[Dataset entries]
++++++++
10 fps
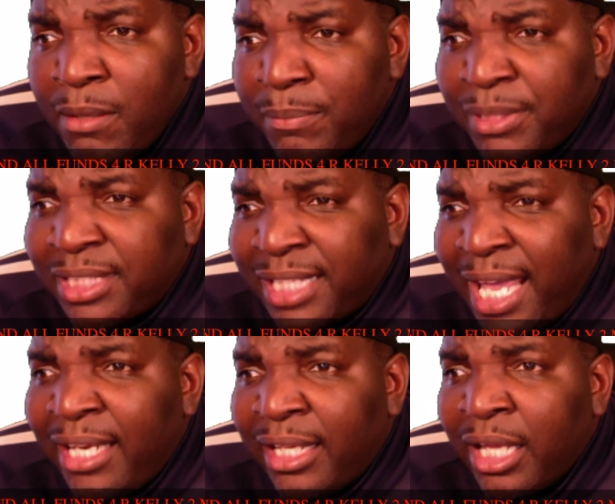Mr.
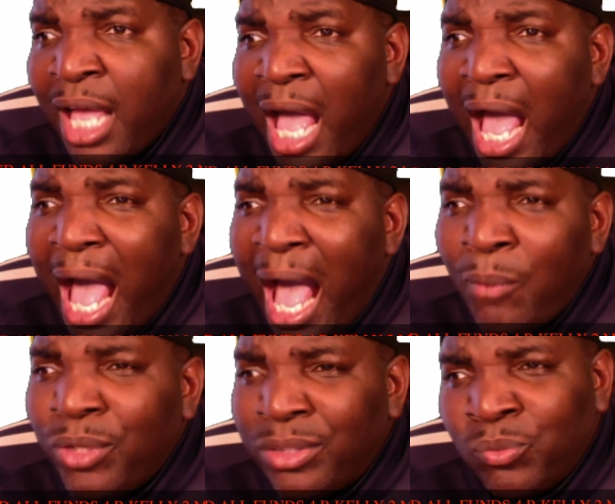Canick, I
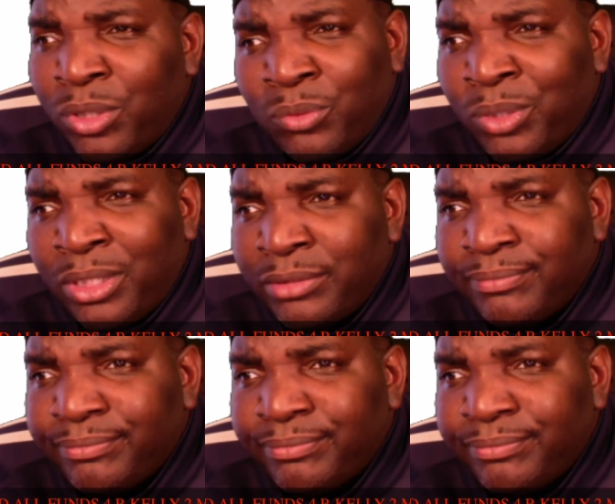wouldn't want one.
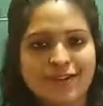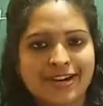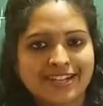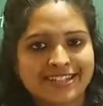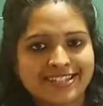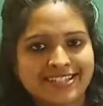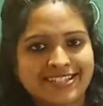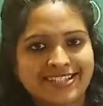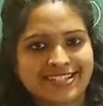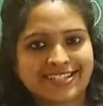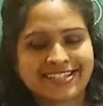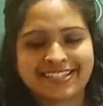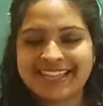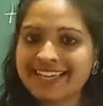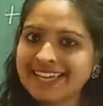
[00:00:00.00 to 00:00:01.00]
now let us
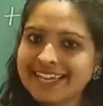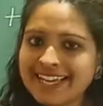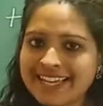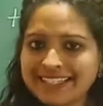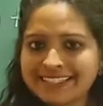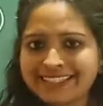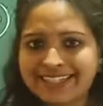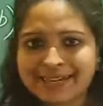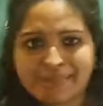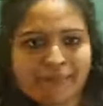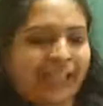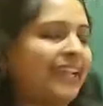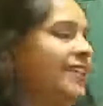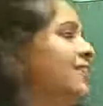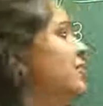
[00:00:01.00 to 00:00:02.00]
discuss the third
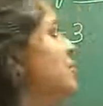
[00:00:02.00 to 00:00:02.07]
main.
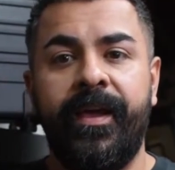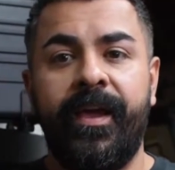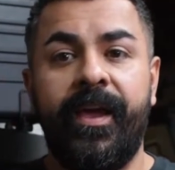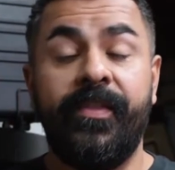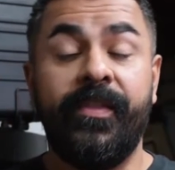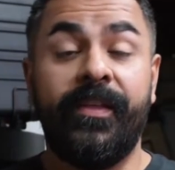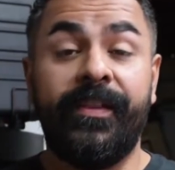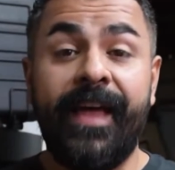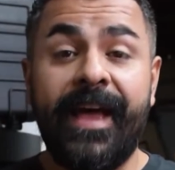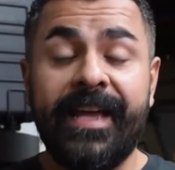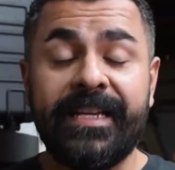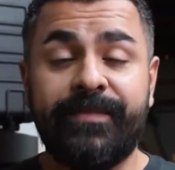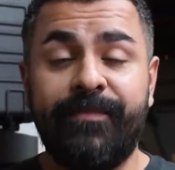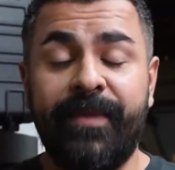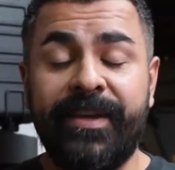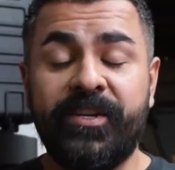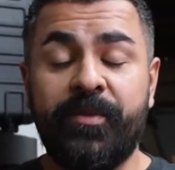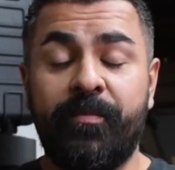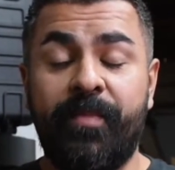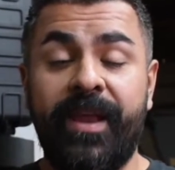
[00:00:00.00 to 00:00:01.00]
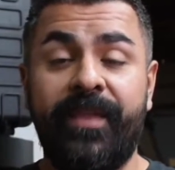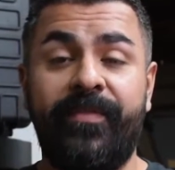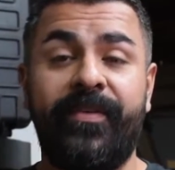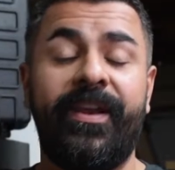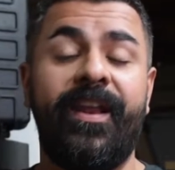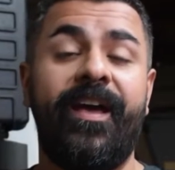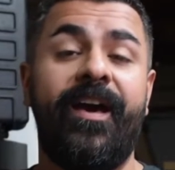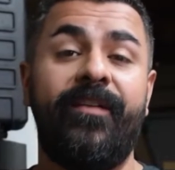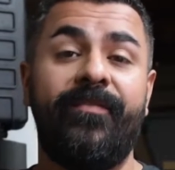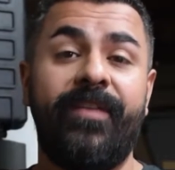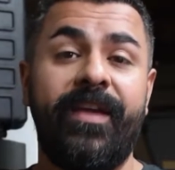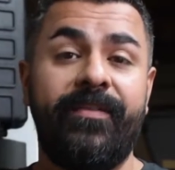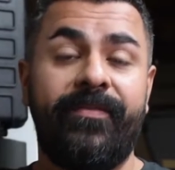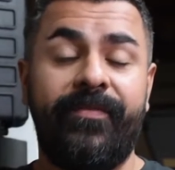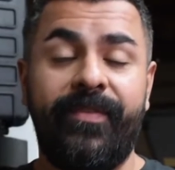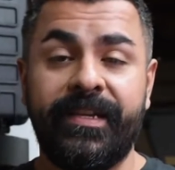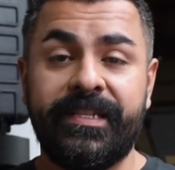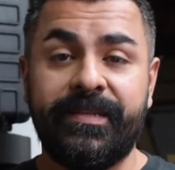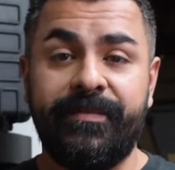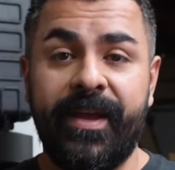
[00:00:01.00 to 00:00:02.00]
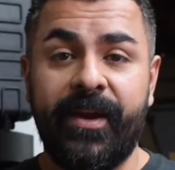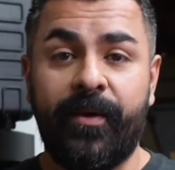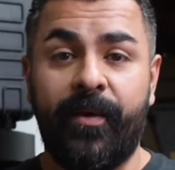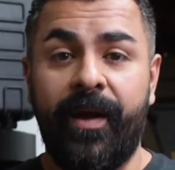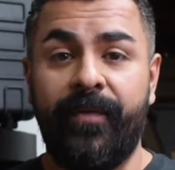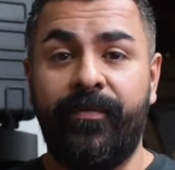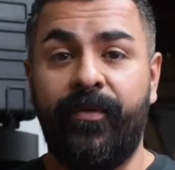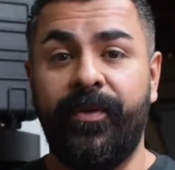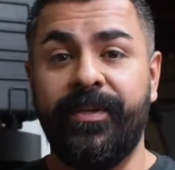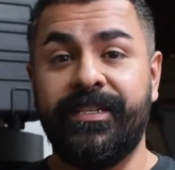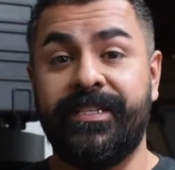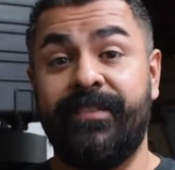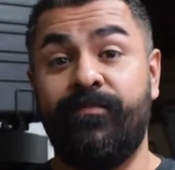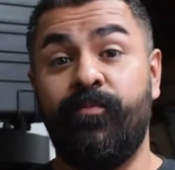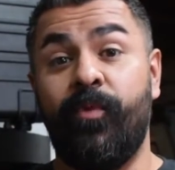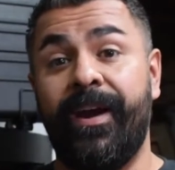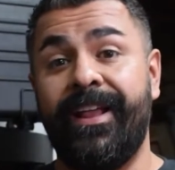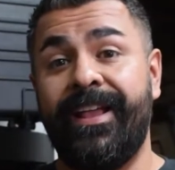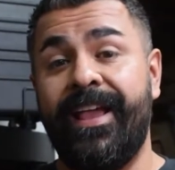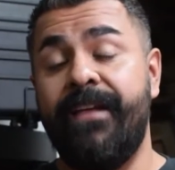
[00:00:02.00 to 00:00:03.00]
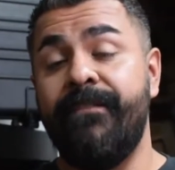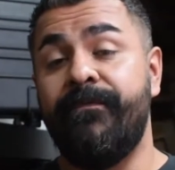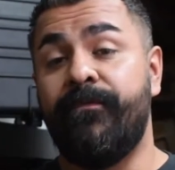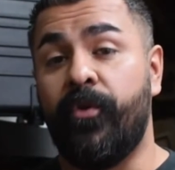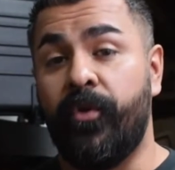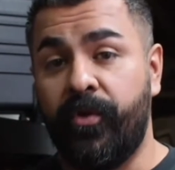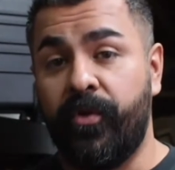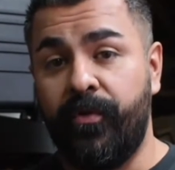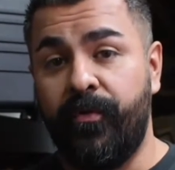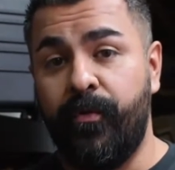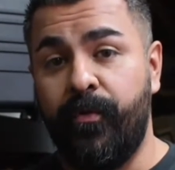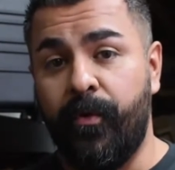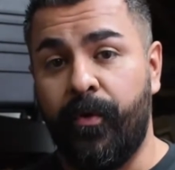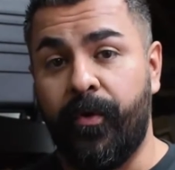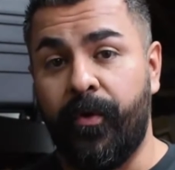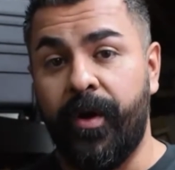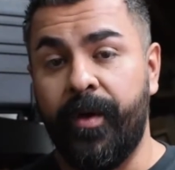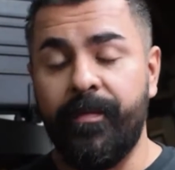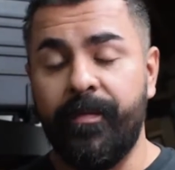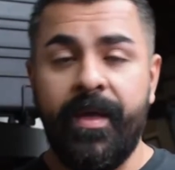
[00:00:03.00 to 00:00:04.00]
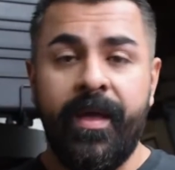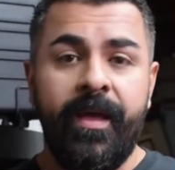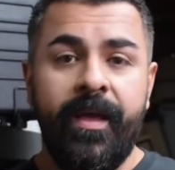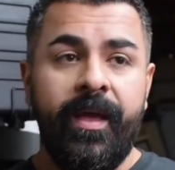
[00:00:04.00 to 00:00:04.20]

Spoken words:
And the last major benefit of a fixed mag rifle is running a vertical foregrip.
++++++++
**Exercise goal**:
Please set down the data above exactly as given, leaving every picture out.

**Answer area**:
10 fps
Mr.
Canick, I
wouldn't want one.
[00:00:00.00 to 00:00:01.00]
now let us
[00:00:01.00 to 00:00:02.00]
discuss the third
[00:00:02.00 to 00:00:02.07]
main.
[00:00:00.00 to 00:00:01.00]
[00:00:01.00 to 00:00:02.00]
[00:00:02.00 to 00:00:03.00]
[00:00:03.00 to 00:00:04.00]
[00:00:04.00 to 00:00:04.20]

Spoken words:
And the last major benefit of a fixed mag rifle is running a vertical foregrip.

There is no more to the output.